Mr Brown said he would have to sit down with his lawyers before deciding whether to pursue compensation.

"Money will not compensate me for the loss of my life.

"It will not compensate my mother and it will not compensate the victim or the victim's family.

"They have been forgotten in all this, they have not received justice," he said.

Buried documentation

"Today was not a victory for justice.

"My conviction is an indictment against the whole criminal justice system.

"They buried documentation for almost 20 years that could have cleared my name."

Mr Brown said he would never have given up trying to clear his name.

"I would have fought this for the next 25 years if I'd had to.
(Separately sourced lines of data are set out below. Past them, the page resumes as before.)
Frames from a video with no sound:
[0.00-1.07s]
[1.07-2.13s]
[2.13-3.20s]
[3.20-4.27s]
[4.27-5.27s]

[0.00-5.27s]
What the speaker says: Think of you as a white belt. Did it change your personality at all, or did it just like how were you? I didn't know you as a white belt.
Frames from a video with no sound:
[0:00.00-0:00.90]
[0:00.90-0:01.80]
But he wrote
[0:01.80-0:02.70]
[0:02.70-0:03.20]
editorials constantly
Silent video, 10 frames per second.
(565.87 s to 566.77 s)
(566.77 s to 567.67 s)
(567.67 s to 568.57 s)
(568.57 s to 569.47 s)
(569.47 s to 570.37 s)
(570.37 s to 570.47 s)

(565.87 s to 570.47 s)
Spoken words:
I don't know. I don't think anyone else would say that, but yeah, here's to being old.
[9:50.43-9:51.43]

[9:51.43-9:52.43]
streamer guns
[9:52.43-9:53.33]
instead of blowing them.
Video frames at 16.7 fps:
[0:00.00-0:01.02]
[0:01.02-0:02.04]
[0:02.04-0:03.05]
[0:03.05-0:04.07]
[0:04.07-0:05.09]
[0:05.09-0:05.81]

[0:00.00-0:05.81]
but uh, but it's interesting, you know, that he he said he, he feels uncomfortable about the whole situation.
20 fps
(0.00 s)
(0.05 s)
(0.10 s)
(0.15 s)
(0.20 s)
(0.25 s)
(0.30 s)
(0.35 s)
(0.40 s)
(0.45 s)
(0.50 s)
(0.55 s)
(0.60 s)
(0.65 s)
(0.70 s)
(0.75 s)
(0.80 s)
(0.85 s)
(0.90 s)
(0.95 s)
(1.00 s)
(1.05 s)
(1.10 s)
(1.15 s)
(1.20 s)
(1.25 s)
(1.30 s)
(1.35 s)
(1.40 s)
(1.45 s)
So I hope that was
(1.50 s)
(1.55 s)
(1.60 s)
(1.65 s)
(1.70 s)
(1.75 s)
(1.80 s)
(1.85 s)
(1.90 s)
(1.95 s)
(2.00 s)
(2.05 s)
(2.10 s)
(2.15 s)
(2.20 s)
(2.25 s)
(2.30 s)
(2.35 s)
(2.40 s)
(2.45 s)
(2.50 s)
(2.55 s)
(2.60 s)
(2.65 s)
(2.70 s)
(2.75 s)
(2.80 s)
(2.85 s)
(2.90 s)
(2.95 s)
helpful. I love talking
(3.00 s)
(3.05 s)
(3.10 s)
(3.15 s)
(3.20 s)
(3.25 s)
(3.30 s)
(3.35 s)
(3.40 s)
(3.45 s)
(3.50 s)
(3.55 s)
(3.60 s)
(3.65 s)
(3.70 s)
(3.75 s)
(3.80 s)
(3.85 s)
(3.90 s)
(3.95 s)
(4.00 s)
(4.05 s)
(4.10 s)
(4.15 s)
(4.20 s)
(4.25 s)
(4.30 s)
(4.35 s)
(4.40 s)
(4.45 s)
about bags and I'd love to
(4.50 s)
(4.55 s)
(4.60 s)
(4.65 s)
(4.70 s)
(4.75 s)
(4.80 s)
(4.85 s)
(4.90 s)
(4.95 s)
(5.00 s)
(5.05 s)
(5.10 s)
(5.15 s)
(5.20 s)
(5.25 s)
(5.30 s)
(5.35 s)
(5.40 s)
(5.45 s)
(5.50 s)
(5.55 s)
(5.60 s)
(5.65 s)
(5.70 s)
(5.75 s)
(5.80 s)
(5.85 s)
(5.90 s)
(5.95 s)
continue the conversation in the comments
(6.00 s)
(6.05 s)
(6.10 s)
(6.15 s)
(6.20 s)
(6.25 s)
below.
"It's nothing to do with freedom, it's to do with justice, liberty and truth."

Mr Brown also paid tribute to his 75-year-old mother Margaret's "loving strength".

"I have just spoken to her. She's overwhelmed by emotion but she's happy and looking forward to us spending some time together.

"They could have let me out on bail in July but they didn't show me any compassion, any humanity even during my mother's illness - and that absolutely disgusted me."